### What you have to do
The line containing "[00:03:47.09]" and every line after it to the end of the records: set those down exactly, without any pictures.

### Input data
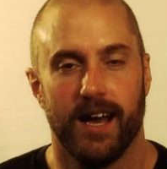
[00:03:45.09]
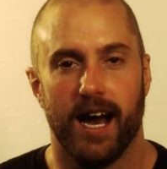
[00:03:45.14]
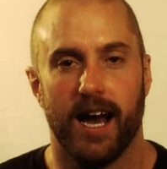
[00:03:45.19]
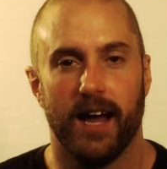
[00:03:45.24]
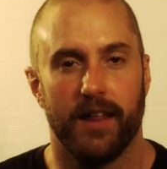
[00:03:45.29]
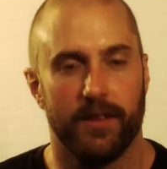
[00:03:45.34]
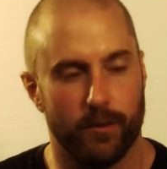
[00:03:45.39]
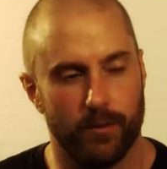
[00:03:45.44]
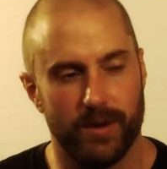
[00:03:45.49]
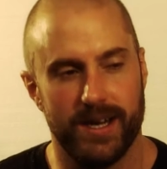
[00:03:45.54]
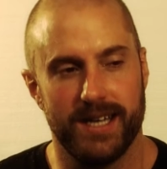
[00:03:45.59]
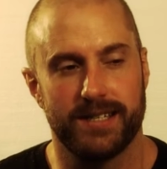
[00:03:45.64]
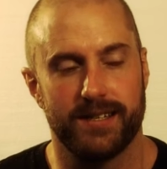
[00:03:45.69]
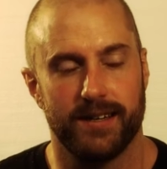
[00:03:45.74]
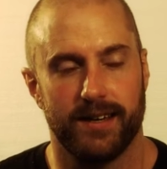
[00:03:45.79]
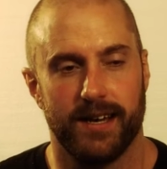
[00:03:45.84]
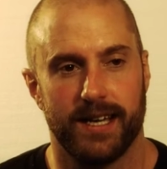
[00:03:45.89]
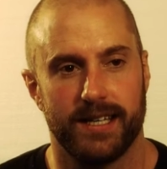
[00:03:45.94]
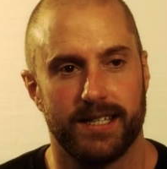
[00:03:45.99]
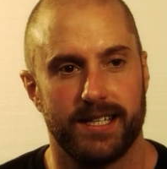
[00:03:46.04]
And the
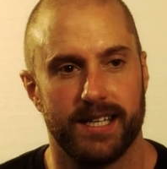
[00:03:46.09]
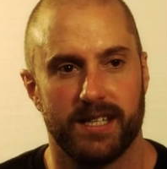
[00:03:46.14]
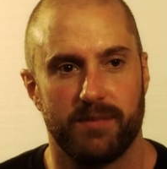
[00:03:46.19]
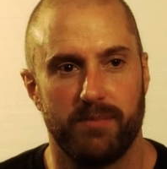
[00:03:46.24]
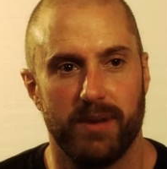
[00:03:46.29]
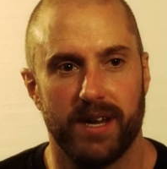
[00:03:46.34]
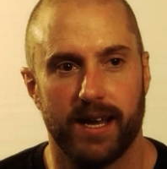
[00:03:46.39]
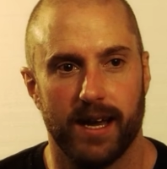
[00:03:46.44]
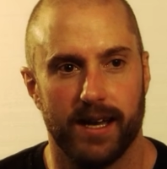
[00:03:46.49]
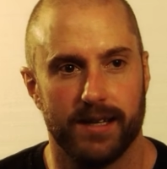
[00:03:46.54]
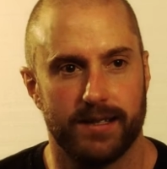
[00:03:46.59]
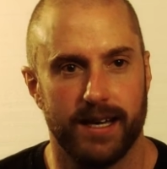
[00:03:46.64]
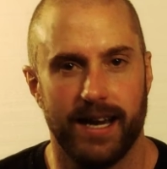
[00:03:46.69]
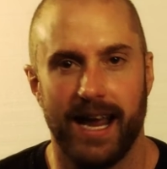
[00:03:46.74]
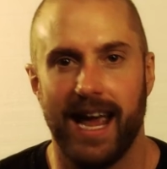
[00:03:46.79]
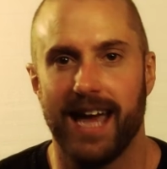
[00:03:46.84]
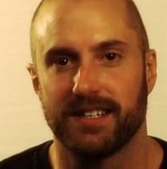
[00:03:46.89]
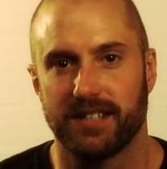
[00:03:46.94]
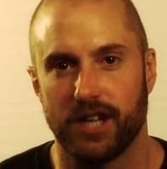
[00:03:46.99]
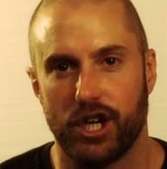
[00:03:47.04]
reason is because it
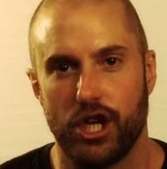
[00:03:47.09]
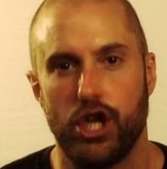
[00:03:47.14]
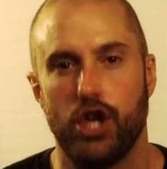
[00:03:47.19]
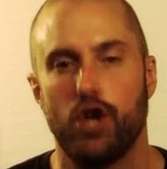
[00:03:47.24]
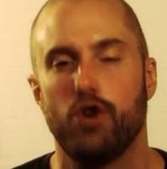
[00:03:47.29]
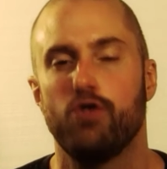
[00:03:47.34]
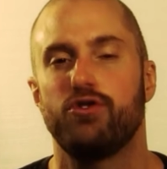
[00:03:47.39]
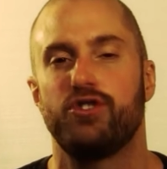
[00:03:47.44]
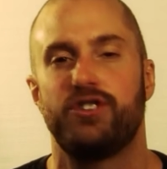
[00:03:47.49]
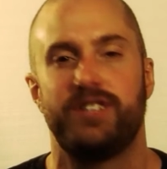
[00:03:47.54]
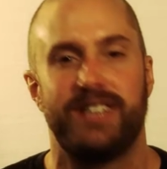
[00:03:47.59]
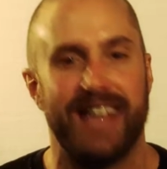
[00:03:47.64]
has a huge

### Solution
[00:03:47.09]
[00:03:47.14]
[00:03:47.19]
[00:03:47.24]
[00:03:47.29]
[00:03:47.34]
[00:03:47.39]
[00:03:47.44]
[00:03:47.49]
[00:03:47.54]
[00:03:47.59]
[00:03:47.64]
has a huge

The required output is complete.